都市の隙間に、新しい居場所を作る

東京のど真ん中、高層ビルが立ち並ぶその隙間にあるこの場所の名は「リトルトーキョー」。


元々寿司屋だった小さな建物を改装して生まれた新しい居場所です。
ここはイベントスペースやコワーキングスペースであると同時に「もう一つの肩書きを持てる場所」をコンセプトとした、コミュニティのあり方の実験場のような空間なんです。

創設者である日本仕事百貨代表のナカムラケンタさんは言います。

「この場所を利用する人は、”市民”としてこの場所をつくること、運営していくことに参加することになります。そしてバーテンダーや陶芸家といった“もう一つの肩書き”の自分を試したりしながら、自分たちの手で、まるで小さな“まち”のように皆の居場所を作って行くのです。」

使い手が主体的に参加して空間をつくることを通して新たな自分も発見するというリトルトーキョーのコンセプトは、toolboxの考え方とも近いように思えます。

使う人みんなで考えながらつくっていった

toolboxはコミュニケーションツール

みんなで空間を考える時、各々が「〜な感じにしたい」と曖昧なイメージを思い描くことはあっても、言葉でそれを共有したり、実際に絵を描いて進めて行く事はなかなか難しいものです。
ナカムラさんはtoolboxを、材料を調達するためだけでなく、むしろコミュニケーションのツールとして上手く活用出来たと言います。

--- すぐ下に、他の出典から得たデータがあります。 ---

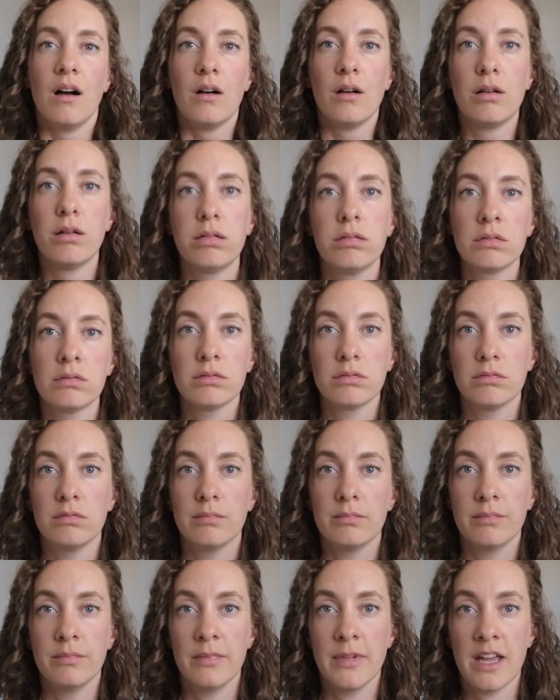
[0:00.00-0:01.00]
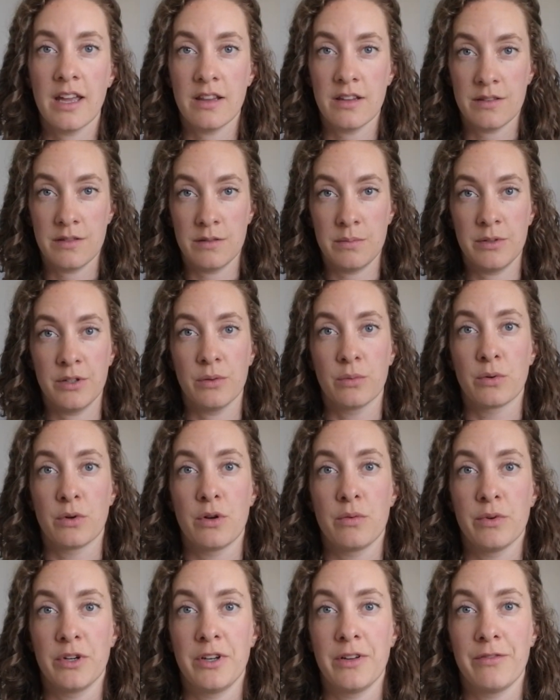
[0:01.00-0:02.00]
Oh man, this has been a
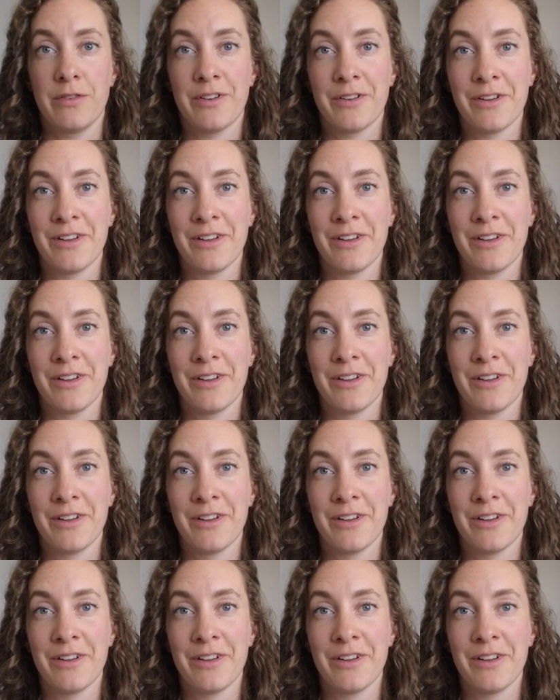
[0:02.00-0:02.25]
whirlwind of a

「材料やパーツを売っているサイトは沢山有るけれど、その中から何を選んでどのように使うか、素人にはなかなか分かりませんよね。toolboxでは商品の魅力や使い方を伝えているので、みんなでサイトを見てイメージを共有して想像を広げ、アイディアを出し合っていける。そうしたコミュニ ケーションツールとして活かすことができました。」

プロと素人、それぞれの役割

リトルトーキョーではtoolboxの’抗火石’と’タモ集成材’を使ってもらっています。
(抗火石は販売終了となりました)

「カウンターの腰壁に使った抗火石は新島の民宿saroのバーカウンターをイメージしました。最初は自分たちで石を積んで作ろうと思ったのですが、ここは綺麗に仕上げたかったので職人さんにお願いしました。テーブルはtoolboxでタモ集成材を買って天板にし、脚はホームセンターで材料を 買ってDIYでつくっています。元の内装の解体などは素人の自分たちがやり、不安なところは職人さんや内装屋さんにサポートしてもらっています。できることは自分たちでやり、プロに頼むべきことはプロに頼る、という考え方です。」

参考にした新島saroのバースペース(写真:下林彩子)

使い手が自分で使い方をイメージしながらつくることでこそ生まれる居心地に、熟練の技による仕上がりの美しさや確かさを、どう組み合わせていくかを考えるのも空間づくりの楽しみでしょう。

バーカウンターの抗火石は職人技を頼った

自分たちで作る事の価値

「セルフビルドをしようとすると、”ここで自分は何をするだろうか・・どのように時間を過ごすんだろうか・・”と、どんどん細かく想像を深めていくようになるんです。そして、つくっていくプロセスも自分ゴトになることによって、本当の意味で居心地の良い空間が出来るんじゃないでしょうか。人が考えて出来上がった空間を与えられて使うのに比べて愛着も深まるし、楽しんで使って行こう!という気持ちが高まるように思います。」

リトルトーキョーは今後も、関わる人たちみんなのアイディアで、時間とともに少しずつ変わり続けていきます。
人の手に馴染む素材を使って人の”手”でつくられた空間は、そうした自然な変化を受け入れながら、ますます居心地のよい場所になっていくことでしょう。